O quanto esse cenário é pior do que era há poucas décadas?
Tem piorado progressivamente nos últimos 30 anos. Grupos demográficos que antes eram menos vulneráveis ao vício estão mostrando sinais de vício. As taxas de dependência de álcool aumentaram 50% em idosos e 80% em mulheres nos últimos 30 anos, por exemplo. As pessoas estão ficando viciadas em novas drogas que não existiam antes (mídias sociais, videogames, criptomoedas). E 70% das mortes globais são por doenças causadas por fatores de risco modificáveis, como tabagismo, má alimentação e falta de atividade física. Pela primeira vez na história, há mais obesos no planeta do que pessoas abaixo do peso.
Quais são os riscos dessa caça de dopamina, busca e dependência por compulsões e válvulas de escape?
Um grande risco é o vício e todos os males sociais e de saúde que acompanham o vício, mas outros riscos mais sutis incluem aumento da depressão, ansiedade, irritabilidade, insônia e preocupação mental com nossa droga.
Como avalia o cenário da medicalização no Brasil e no mundo?
Agora medicalizamos os problemas sociais, o que, por sua vez, significa que prescrevemos um medicamento para todo tipo de sofrimento, mesmo que esse sofrimento não seja causado por uma doença física, mas sim por uma doença social. Eu não acho que isso vai nos levar onde queremos ir. Na verdade, isso pode nos fazer retroceder, pois usamos drogas para encobrir e ignorar problemas sociais. É o “ópio das massas” de Marx em grande escala.
Podemos dizer que a humanidade está mais infeliz e deprimida? Se sim, quais os principais motivos que levam a esses sintomas?
As tendências epidemiológicas mostram que as taxas de depressão e suicídio estão aumentando em todo o mundo, especialmente nas nações ricas. Quanto mais rica a nação, mais infeliz é o povo. Nós evoluímos para um mundo de escassez.
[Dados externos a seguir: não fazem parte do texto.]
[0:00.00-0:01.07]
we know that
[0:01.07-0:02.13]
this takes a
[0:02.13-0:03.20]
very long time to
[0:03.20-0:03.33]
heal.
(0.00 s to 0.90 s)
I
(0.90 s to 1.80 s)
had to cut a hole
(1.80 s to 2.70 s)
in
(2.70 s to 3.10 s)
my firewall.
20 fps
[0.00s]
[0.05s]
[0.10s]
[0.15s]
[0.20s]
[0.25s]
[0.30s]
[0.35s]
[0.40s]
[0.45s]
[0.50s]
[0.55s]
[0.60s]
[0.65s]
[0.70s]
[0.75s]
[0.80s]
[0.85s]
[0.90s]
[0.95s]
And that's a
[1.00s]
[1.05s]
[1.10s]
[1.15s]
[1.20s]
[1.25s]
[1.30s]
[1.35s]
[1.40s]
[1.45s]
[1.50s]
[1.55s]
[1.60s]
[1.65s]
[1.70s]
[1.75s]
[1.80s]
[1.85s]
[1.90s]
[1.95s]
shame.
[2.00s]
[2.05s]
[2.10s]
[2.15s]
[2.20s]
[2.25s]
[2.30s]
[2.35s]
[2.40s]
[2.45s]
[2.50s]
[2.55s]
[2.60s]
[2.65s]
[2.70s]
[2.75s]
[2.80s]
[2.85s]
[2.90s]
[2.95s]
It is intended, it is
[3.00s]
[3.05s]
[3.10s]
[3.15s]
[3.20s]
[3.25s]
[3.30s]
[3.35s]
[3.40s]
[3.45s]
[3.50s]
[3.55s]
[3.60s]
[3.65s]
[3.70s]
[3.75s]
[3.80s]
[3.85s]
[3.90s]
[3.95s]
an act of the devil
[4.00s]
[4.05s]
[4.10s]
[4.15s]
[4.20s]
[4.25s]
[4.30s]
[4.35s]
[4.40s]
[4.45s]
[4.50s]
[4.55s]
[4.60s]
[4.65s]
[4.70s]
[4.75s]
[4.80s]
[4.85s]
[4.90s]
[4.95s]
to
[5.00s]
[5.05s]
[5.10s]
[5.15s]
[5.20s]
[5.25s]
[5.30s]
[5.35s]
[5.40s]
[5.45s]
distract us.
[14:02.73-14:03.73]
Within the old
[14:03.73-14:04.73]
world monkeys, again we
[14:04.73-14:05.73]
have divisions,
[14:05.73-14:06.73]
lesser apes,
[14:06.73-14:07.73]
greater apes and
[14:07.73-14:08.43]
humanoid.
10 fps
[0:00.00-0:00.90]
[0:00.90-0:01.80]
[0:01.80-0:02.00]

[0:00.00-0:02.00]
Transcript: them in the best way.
Nós somos os lutadores finais. Agora que temos tudo o que sempre precisávamos e mais, e o tempo de lazer e a renda disponível para persegui-lo, estamos nos excitando até a morte.
Quais sinais de que essa “dopamina” está fazendo mal pra gente?
Uso compulsivo e fora de controle. Mentir sobre o uso. Comportar-se de maneiras que não são consistentes com nossos objetivos e valores. Sentindo-se mais deprimido e ansioso. Preocupação mental com nossa droga.
Qual é o momento do alerta?
No mundo sobrecarregado de dopamina em que vivemos agora, estamos todos vulneráveis ao problema do vício o tempo todo.
O que devemos fazer em seguida?
Como falo em meu livro, um bom lugar para começar é um jejum de dopamina de 30 dias com nossa droga de escolha para redefinir os caminhos de recompensa, obter insights, sair do vórtice do consumo excessivo compulsivo e tomar melhores decisões no futuro sobre como queremos incorporar a droga (incluindo drogas digitais) em nossas vidas, se for o caso. Se descobrirmos que não podemos nos abster por 30 dias, ou a usamos compulsivamente imediatamente ao final dos 30 dias, pode ser necessário procurar o conselho de um profissional médico.
Preste atenção
Fique atento se a sensação de prazer diante do estímulo tem sido mais fraca e mais curta e se, ao se distanciar dele, você sente sintomas como ansiedade, irritabilidade e insônia
Sinais de vício
- Uso compulsivo e fora de controle
- Mentir sobre o uso
- Comportamentos que destoam dos valores e objetivos da pessoa
- Quadros de insônia, ansiedade e depressão
- Preocupação excessiva com o objeto da compulsão
O que fazer
- Tentar uma período de abstenção
- Conversar com pessoas próximas
- Buscar por grupos de apoio
- Caso não tenha obtido sucesso nas tentativas de sair do vórtice do consumo excessivo compulsivo, pode ser necessário procurar o conselho de um profissional médico.